Al amanecer del 19 de septiembre vi las pirámides por primera vez. Nos acercábamos a Menfis, la capital del Antiguo Imperio, cuyo nombre me fascinaba desde mi adolescencia. La ciudad estaba protegida por el dios Ptah, el patrón de los capataces, los artesanos, los orfebres. De pronto, nuestro barco dio con un banco de arena, y se detuvo. Nuestros marineros se arrojaron al Nilo para liberarlo recurriendo al nombre de Alá y, mucho más eficazmente, a sus hombros anchos y robustos. La mayoría de estos marineros son unos Hércules admirablemente plantados, de una fuerza sorprendente. Cuando salen del río parecen estatuas de bronce recién vaciadas.
Llegamos sin dificultad a la punta del Delta donde se separan los brazos de Rosetta y Damieta. La perspectiva es magnífica. La anchura del Nilo es inmensa. Hacia Occidente, la masa de las pirámides destaca en un horizonte de palmeras. Una multitud de barcos navegan, unos por la derecha en el ramal de Damieta, otros por la izquierda en el de Rosetta. Otros también se dirigen hacia El Cairo, poderosa ciudad que destaca por sus minaretes, la colina del Moqattam y su austera ciudadela montando la guardia sobre el desierto.
Pedí que nos detuviéramos a la altura de la aldea de El-Qattah para que L’Hote dibujara aquel paisaje sublime. Los demás miembros de la expedición se unieron a nosotros.
—Si estas pirámides fueran desmontadas piedra por piedra —dijo el profesor Raddi, cuyo estado estático iba acentuándose día a día—, ¡qué gran contribución a la mineralogía!
—Estos monumentos no tienen mucho interés —le contradijo el padre Bidant—. Han sido edificados por abominables tiranos que han hecho morir a miles de hombres, condenados a trabajos agotadores.
¿Cómo no acalorarse oyendo semejantes necedades?

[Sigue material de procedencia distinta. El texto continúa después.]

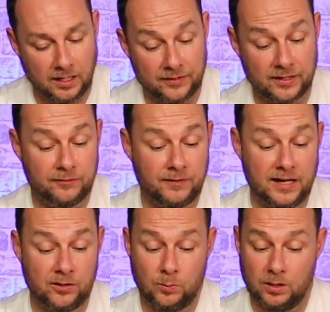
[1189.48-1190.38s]
then the
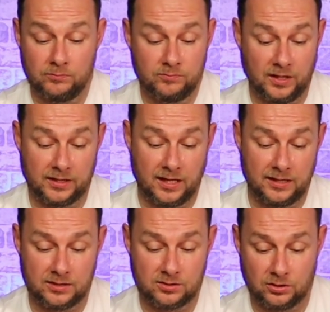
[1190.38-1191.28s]
final one, again,
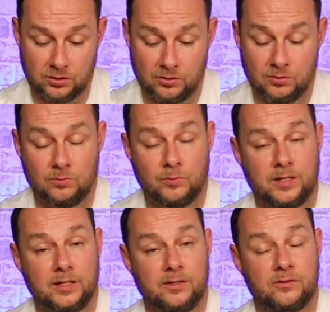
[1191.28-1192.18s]
it's to do
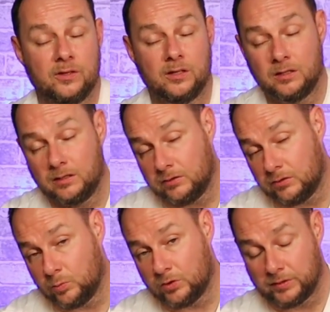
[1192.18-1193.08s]
with the
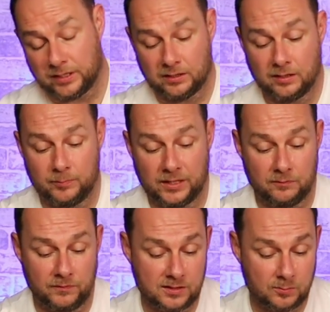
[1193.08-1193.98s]
1 ring and being
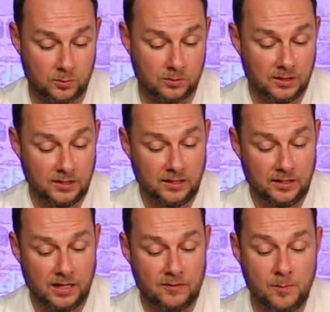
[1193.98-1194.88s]
invisible.
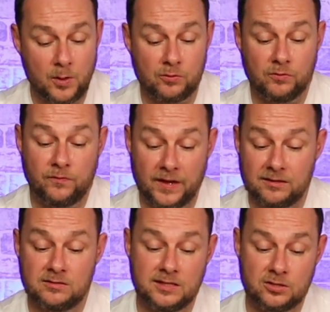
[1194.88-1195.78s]
If a model
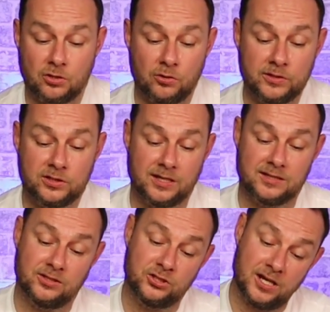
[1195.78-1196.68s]
fails its courage
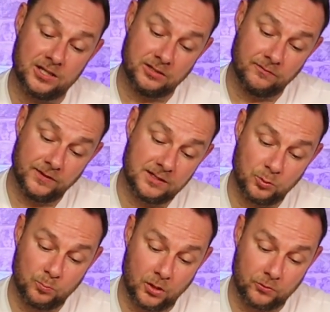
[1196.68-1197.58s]
test to charge an
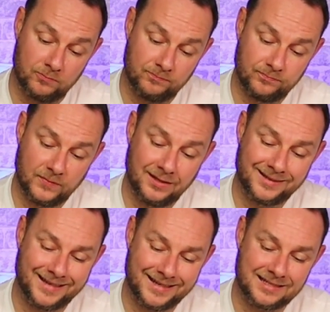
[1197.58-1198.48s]
invisible model,
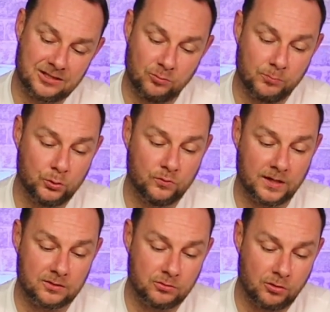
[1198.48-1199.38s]
can it still move
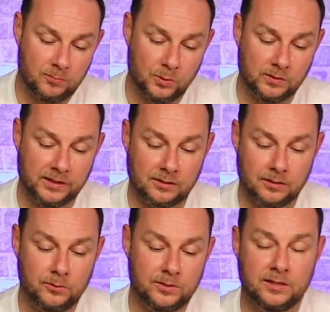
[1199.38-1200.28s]
as normal,
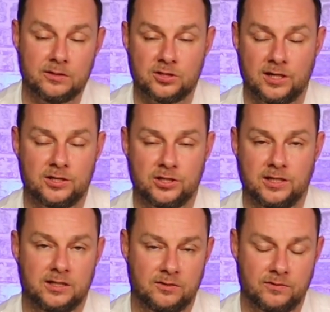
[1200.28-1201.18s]
including charging
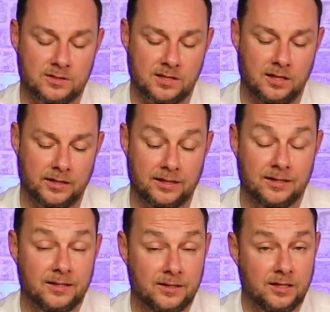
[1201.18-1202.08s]
a different target?
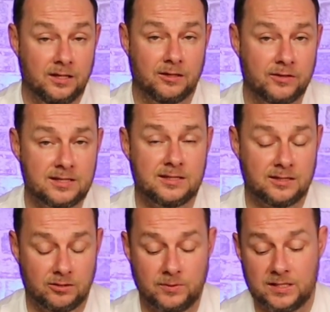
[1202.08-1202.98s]
Now
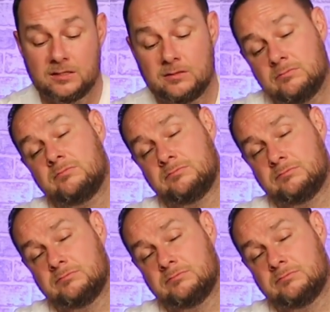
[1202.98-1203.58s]
the reason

—Eso son mentiras que habría que dejar de propalar, padre. La religión egipcia nunca ha producido esclavos. Las pirámides son un símbolo del conocimiento.
—Pamplinas —gruñó el religioso, que prefirió alejarse.
—Me pregunto si encontraremos allí alguna inscripción —dijo Rosellini.
Dejando a cada uno con sus sueños, me dejé llenar por el espectáculo sobrehumano de las pirámides al amanecer, en la lejanía.
Una larga y fina mano enguantada de cuero rojizo se posó sobre la mía. Fui incapaz de reaccionar, cuando habría debido protestar con fuerza.
—¿Había imaginado alguna vez una luz semejante, señor Champollion? —preguntó lady Ophelia Redgrave en un murmullo que sólo yo oí—. ¿Acaso no somos los más afortunados délos privilegiados?
La hermosa aristócrata había cambiado de vestido una vez más, adoptando uno de tonos ocre degradados, que la convertía en un sol a distintas horas del día.
—Creo haber merecido esa suerte. Y aún ignoro qué clase de privilegio me reserva.
Llevaba las dos cartas encima, sobre mi corazón.